"""

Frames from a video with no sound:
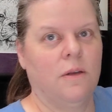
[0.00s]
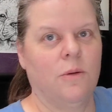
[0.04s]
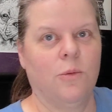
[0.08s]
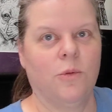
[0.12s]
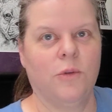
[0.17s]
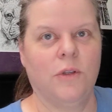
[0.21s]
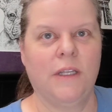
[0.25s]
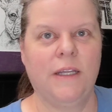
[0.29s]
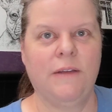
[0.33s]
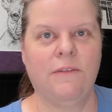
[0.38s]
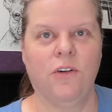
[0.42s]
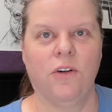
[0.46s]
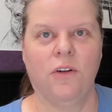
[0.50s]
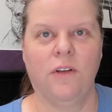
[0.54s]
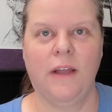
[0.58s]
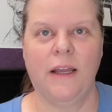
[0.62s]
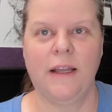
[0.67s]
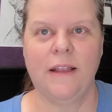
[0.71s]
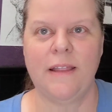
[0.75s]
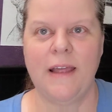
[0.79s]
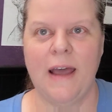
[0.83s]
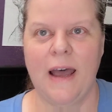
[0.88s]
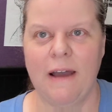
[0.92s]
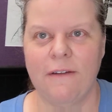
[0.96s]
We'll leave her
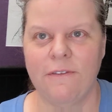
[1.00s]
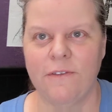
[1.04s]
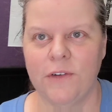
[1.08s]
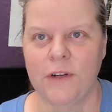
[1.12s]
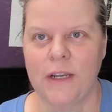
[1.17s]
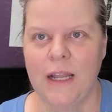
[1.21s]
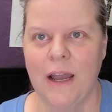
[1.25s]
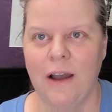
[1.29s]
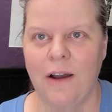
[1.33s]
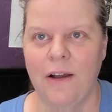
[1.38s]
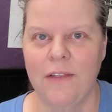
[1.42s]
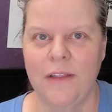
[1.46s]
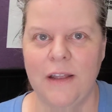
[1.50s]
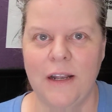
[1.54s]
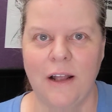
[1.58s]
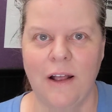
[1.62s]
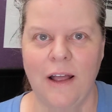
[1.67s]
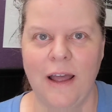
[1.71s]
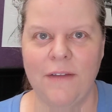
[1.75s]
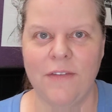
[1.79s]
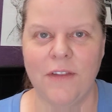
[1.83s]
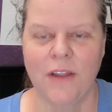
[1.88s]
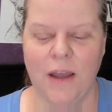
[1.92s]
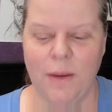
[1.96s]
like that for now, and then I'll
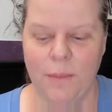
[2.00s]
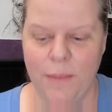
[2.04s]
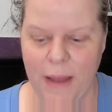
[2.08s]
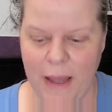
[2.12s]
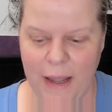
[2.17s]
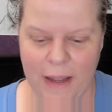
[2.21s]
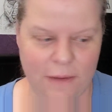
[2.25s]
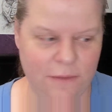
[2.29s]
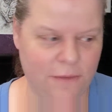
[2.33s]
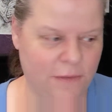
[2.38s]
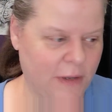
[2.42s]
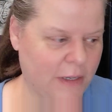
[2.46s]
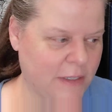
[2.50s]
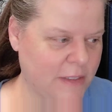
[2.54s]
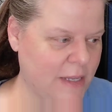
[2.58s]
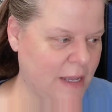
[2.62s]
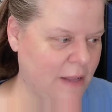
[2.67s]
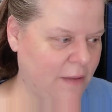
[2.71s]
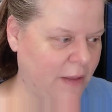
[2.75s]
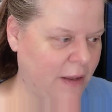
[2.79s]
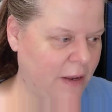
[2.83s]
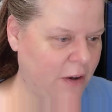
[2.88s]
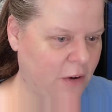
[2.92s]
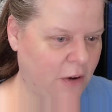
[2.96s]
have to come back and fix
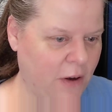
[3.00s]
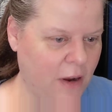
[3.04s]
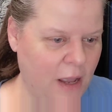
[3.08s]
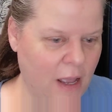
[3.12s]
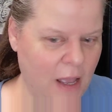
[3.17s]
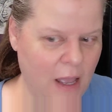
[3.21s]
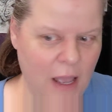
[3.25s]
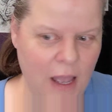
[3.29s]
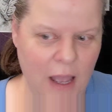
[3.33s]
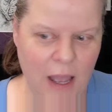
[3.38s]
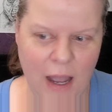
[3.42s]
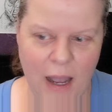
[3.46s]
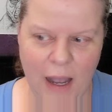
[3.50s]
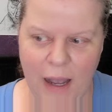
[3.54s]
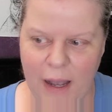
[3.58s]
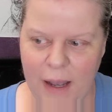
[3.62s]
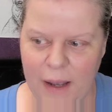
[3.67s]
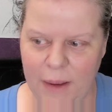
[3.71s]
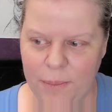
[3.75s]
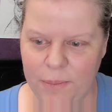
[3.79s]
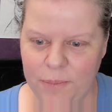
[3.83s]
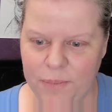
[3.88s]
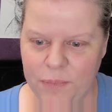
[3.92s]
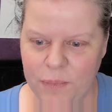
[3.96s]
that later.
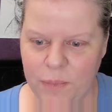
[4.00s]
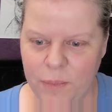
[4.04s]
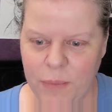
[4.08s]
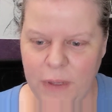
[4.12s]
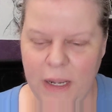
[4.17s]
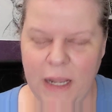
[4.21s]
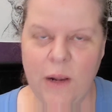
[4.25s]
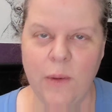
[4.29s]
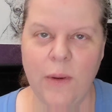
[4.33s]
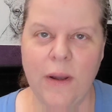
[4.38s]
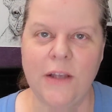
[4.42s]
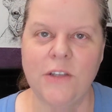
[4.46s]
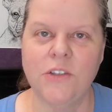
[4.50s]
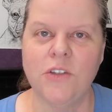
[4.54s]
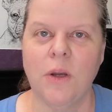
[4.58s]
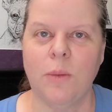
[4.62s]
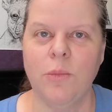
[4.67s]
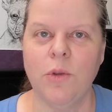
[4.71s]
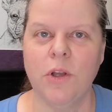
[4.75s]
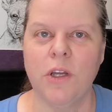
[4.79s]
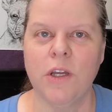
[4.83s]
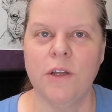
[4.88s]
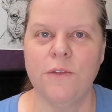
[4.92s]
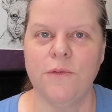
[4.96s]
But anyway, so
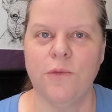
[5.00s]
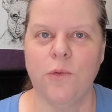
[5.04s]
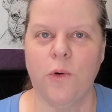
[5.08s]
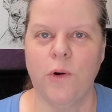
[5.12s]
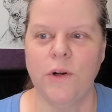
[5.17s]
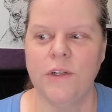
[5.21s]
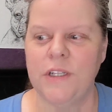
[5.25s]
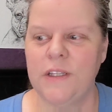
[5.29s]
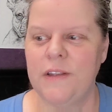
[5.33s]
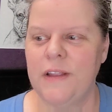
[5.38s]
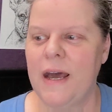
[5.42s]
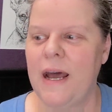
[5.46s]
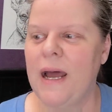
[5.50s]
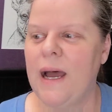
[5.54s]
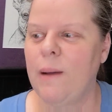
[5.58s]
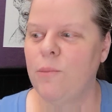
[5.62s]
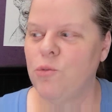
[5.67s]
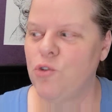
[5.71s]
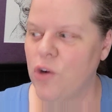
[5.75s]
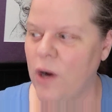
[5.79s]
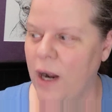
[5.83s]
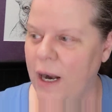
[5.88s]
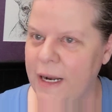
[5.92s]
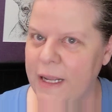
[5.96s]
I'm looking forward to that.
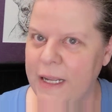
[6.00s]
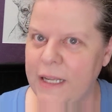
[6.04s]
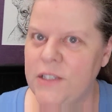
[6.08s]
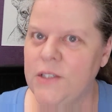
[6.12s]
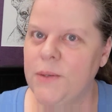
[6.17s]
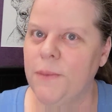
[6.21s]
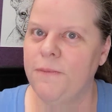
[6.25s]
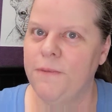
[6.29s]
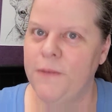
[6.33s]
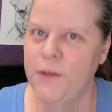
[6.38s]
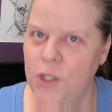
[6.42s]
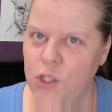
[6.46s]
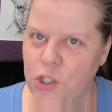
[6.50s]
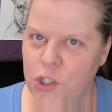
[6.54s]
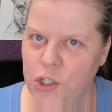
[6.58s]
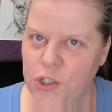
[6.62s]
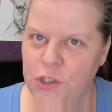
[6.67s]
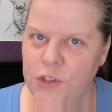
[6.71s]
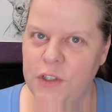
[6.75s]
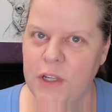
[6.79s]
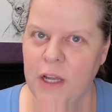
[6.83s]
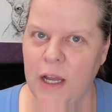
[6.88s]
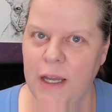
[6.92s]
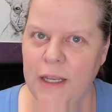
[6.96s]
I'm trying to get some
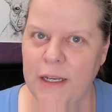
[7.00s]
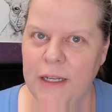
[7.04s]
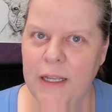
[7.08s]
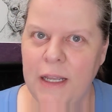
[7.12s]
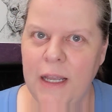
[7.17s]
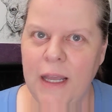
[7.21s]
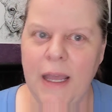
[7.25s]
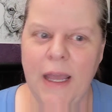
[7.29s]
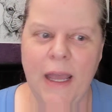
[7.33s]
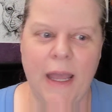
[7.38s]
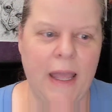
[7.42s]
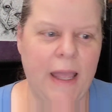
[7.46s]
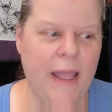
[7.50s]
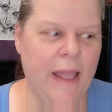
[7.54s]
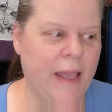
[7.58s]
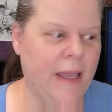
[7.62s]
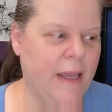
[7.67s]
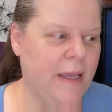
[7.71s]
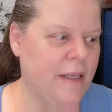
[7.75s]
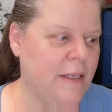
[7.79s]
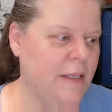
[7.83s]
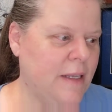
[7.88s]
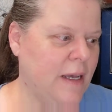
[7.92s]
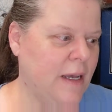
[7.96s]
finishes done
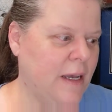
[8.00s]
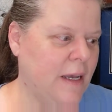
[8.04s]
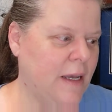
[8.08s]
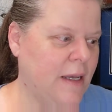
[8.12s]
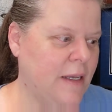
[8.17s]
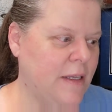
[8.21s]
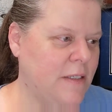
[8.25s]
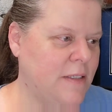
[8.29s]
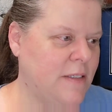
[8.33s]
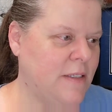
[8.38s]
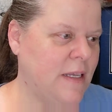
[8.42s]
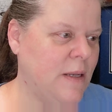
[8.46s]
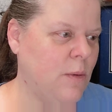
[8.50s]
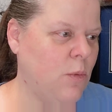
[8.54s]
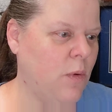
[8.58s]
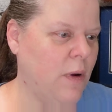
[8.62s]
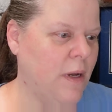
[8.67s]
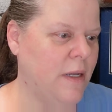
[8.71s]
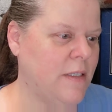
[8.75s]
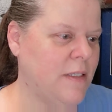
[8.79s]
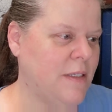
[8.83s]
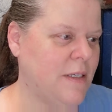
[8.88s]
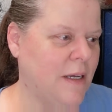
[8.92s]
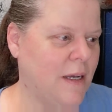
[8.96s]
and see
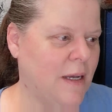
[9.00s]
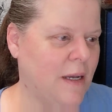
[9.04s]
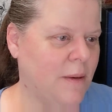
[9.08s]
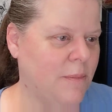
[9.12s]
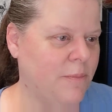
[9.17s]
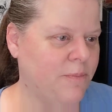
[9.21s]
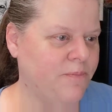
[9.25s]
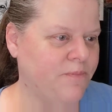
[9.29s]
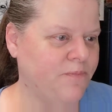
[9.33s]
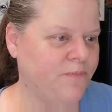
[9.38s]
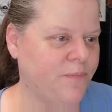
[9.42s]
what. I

"""

Work item » Reproduce all of the records above exactly, but exclude the pictures.

Output for this exercise »
Frames from a video with no sound:
[0.00s]
[0.04s]
[0.08s]
[0.12s]
[0.17s]
[0.21s]
[0.25s]
[0.29s]
[0.33s]
[0.38s]
[0.42s]
[0.46s]
[0.50s]
[0.54s]
[0.58s]
[0.62s]
[0.67s]
[0.71s]
[0.75s]
[0.79s]
[0.83s]
[0.88s]
[0.92s]
[0.96s]
We'll leave her
[1.00s]
[1.04s]
[1.08s]
[1.12s]
[1.17s]
[1.21s]
[1.25s]
[1.29s]
[1.33s]
[1.38s]
[1.42s]
[1.46s]
[1.50s]
[1.54s]
[1.58s]
[1.62s]
[1.67s]
[1.71s]
[1.75s]
[1.79s]
[1.83s]
[1.88s]
[1.92s]
[1.96s]
like that for now, and then I'll
[2.00s]
[2.04s]
[2.08s]
[2.12s]
[2.17s]
[2.21s]
[2.25s]
[2.29s]
[2.33s]
[2.38s]
[2.42s]
[2.46s]
[2.50s]
[2.54s]
[2.58s]
[2.62s]
[2.67s]
[2.71s]
[2.75s]
[2.79s]
[2.83s]
[2.88s]
[2.92s]
[2.96s]
have to come back and fix
[3.00s]
[3.04s]
[3.08s]
[3.12s]
[3.17s]
[3.21s]
[3.25s]
[3.29s]
[3.33s]
[3.38s]
[3.42s]
[3.46s]
[3.50s]
[3.54s]
[3.58s]
[3.62s]
[3.67s]
[3.71s]
[3.75s]
[3.79s]
[3.83s]
[3.88s]
[3.92s]
[3.96s]
that later.
[4.00s]
[4.04s]
[4.08s]
[4.12s]
[4.17s]
[4.21s]
[4.25s]
[4.29s]
[4.33s]
[4.38s]
[4.42s]
[4.46s]
[4.50s]
[4.54s]
[4.58s]
[4.62s]
[4.67s]
[4.71s]
[4.75s]
[4.79s]
[4.83s]
[4.88s]
[4.92s]
[4.96s]
But anyway, so
[5.00s]
[5.04s]
[5.08s]
[5.12s]
[5.17s]
[5.21s]
[5.25s]
[5.29s]
[5.33s]
[5.38s]
[5.42s]
[5.46s]
[5.50s]
[5.54s]
[5.58s]
[5.62s]
[5.67s]
[5.71s]
[5.75s]
[5.79s]
[5.83s]
[5.88s]
[5.92s]
[5.96s]
I'm looking forward to that.
[6.00s]
[6.04s]
[6.08s]
[6.12s]
[6.17s]
[6.21s]
[6.25s]
[6.29s]
[6.33s]
[6.38s]
[6.42s]
[6.46s]
[6.50s]
[6.54s]
[6.58s]
[6.62s]
[6.67s]
[6.71s]
[6.75s]
[6.79s]
[6.83s]
[6.88s]
[6.92s]
[6.96s]
I'm trying to get some
[7.00s]
[7.04s]
[7.08s]
[7.12s]
[7.17s]
[7.21s]
[7.25s]
[7.29s]
[7.33s]
[7.38s]
[7.42s]
[7.46s]
[7.50s]
[7.54s]
[7.58s]
[7.62s]
[7.67s]
[7.71s]
[7.75s]
[7.79s]
[7.83s]
[7.88s]
[7.92s]
[7.96s]
finishes done
[8.00s]
[8.04s]
[8.08s]
[8.12s]
[8.17s]
[8.21s]
[8.25s]
[8.29s]
[8.33s]
[8.38s]
[8.42s]
[8.46s]
[8.50s]
[8.54s]
[8.58s]
[8.62s]
[8.67s]
[8.71s]
[8.75s]
[8.79s]
[8.83s]
[8.88s]
[8.92s]
[8.96s]
and see
[9.00s]
[9.04s]
[9.08s]
[9.12s]
[9.17s]
[9.21s]
[9.25s]
[9.29s]
[9.33s]
[9.38s]
[9.42s]
what. I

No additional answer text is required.